Voraussetzung ist aber immer eine ordnungsgemäße Kostenschätzung. Weil eine Kostenschätzung aber ist nichts anderes als eine Prognose, kommt es nicht darauf an, ob sie sich rückblickend als richtig oder falsch erweist.

Erforderlich, aber auch ausreichend ist, dass ihr die Annahme eines realistischen Bedarfs zugrunde lag und dieser nach einer vertretbaren Methode so bewertet wurde, dass ein marktnahes Ergebnis erwartet werden kann. Deshalb kann eine Kostenschätzung grundsätzlich auch ordnungsgemäß sein, wenn das Ausschreibungsergebnis darüber liegt. Lag der geschätzte Auftragswert allerdings knapp unter und das preislich günstigste Angebot deutlich über dem Schwellenwert, besteht zumindest Anlass zu der (selbst-)kritischen Prüfung, ob der Wert nicht schöngerechnet wurde. Ein zusätzlicher Bedarf, der vorhersehbar war, kann die Frage aufwerfen, ob der Kostenschätzung realistische quantitative Annahmen zugrunde lagen.

Zeitpunkt und Anlass der Änderung

§ 132 GWB gilt für Auftragsänderungen „während der Vertragslaufzeit“. Daraus ist aber nicht abzuleiten, dass eine Änderung zwischen Zuschlag und Ausführungsbeginn aus dem Anwendungsbereich herausfällt. Sinn und Zweck der Regelung sprechen vielmehr dafür, dass alle Auftragsänderungen erfasst werden sollen, die dem Abschluss eines Vergabeverfahrens zeitlich nachfolgen. Die Vertragslaufzeit im Sinne des § 132 GWB beginnt also mit dem Vertragsschluss.
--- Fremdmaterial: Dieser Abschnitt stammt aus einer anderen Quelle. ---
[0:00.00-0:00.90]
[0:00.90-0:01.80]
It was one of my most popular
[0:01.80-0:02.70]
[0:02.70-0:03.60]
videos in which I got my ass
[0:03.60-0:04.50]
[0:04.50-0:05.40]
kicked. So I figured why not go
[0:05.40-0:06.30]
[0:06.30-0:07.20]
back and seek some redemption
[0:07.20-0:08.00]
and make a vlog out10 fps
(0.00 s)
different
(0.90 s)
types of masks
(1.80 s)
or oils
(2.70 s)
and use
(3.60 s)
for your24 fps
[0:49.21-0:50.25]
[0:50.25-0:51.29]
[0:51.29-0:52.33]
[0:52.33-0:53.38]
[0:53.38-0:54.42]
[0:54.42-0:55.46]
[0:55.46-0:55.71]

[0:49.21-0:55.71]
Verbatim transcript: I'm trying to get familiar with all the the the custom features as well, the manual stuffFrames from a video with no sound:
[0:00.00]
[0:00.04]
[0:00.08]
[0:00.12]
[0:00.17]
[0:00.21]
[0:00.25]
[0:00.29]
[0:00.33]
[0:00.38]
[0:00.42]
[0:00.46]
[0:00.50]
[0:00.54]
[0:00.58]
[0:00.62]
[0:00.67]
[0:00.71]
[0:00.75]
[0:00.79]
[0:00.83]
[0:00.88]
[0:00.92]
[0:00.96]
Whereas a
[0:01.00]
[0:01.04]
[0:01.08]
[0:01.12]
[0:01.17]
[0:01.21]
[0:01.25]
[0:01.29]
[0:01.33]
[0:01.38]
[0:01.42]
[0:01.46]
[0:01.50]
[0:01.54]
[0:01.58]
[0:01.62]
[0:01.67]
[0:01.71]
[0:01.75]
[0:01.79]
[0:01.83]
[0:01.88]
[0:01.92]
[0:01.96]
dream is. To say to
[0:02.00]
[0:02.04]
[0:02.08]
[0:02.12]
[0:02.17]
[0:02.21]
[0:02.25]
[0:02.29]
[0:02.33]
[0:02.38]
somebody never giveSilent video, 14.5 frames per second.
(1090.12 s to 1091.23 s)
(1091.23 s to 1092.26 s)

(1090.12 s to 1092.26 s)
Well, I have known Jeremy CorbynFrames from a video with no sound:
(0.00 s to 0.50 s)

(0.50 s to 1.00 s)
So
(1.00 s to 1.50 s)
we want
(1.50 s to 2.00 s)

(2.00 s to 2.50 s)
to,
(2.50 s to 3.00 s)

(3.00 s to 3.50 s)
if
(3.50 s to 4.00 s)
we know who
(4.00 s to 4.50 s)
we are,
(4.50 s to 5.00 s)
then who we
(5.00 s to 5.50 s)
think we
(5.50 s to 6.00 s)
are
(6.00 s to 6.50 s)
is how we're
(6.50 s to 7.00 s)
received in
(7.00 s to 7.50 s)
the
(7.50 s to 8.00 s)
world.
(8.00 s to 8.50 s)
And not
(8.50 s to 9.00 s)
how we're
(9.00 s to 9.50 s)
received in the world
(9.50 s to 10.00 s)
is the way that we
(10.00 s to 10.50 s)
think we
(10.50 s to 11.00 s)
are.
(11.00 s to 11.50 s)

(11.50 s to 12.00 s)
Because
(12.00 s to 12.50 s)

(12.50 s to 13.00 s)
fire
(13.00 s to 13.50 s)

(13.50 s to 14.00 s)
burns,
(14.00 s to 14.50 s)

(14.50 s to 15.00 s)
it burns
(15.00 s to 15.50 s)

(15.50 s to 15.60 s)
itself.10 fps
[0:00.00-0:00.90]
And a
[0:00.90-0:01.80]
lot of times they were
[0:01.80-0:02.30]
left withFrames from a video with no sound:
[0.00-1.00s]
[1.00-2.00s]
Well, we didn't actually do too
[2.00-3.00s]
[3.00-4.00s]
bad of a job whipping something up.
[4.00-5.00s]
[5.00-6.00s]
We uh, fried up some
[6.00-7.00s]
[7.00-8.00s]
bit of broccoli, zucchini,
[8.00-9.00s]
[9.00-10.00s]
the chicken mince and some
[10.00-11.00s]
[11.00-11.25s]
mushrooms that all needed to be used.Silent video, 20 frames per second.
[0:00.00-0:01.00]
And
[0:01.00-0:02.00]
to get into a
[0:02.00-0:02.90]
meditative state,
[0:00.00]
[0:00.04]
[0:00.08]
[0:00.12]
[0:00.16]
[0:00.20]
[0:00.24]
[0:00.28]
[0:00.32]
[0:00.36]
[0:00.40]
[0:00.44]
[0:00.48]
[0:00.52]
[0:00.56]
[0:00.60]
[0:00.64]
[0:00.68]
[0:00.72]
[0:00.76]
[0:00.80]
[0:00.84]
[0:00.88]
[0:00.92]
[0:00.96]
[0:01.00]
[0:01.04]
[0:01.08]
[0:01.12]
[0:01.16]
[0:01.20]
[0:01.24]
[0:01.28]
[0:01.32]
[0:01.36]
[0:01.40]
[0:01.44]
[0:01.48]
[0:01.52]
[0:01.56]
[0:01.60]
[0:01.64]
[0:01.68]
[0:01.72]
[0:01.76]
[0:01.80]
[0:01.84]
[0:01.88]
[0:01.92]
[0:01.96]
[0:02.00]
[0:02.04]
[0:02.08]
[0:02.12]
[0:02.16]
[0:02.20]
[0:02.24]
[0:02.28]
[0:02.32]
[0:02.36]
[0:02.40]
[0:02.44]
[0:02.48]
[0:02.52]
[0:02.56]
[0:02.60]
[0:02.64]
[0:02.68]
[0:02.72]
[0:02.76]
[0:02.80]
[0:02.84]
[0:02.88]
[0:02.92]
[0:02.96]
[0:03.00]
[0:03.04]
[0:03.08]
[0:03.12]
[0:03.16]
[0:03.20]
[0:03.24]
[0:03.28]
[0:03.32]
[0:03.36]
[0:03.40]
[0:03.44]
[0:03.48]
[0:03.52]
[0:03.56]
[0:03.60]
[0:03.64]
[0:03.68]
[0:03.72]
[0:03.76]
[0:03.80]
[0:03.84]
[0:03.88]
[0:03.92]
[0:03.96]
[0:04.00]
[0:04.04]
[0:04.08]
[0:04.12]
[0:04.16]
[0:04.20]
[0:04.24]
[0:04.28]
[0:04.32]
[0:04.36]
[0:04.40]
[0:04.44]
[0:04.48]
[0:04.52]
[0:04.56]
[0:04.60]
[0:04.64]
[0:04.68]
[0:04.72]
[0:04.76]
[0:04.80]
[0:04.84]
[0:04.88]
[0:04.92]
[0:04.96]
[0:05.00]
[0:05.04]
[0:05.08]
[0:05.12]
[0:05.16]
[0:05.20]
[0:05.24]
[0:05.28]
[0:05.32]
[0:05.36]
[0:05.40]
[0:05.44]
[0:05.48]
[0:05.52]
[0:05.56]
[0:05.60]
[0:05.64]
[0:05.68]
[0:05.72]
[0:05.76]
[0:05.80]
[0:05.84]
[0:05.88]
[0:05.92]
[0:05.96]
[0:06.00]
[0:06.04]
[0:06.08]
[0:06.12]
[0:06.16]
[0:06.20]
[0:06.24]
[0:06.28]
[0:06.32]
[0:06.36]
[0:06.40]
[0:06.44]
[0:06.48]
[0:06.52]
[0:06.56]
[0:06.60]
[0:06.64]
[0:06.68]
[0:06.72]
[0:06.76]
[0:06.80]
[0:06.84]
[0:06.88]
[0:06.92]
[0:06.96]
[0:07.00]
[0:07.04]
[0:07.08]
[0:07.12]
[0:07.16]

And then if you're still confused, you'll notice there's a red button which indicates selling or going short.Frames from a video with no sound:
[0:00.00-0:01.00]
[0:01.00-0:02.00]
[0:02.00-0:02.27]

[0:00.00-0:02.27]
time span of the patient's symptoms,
Unerheblich ist der Grund für die Änderung. Eine Vertragsänderung ist auch dann am neuen Recht zu messen, wenn sie das Ergebnis von Vergleichsverhandlungen ist, mit denen Auftraggeber und Auftragnehmer ihre Meinungsverschiedenheiten über den „alten“ Vertrag beilegen wollen.

Auch Auftragsänderungen nach § 1 Abs. 3, 4 VOB/B unterliegen, abhängig vom geschätzten Auftragswert, entweder § 132 GWB oder § 22 VOB/A.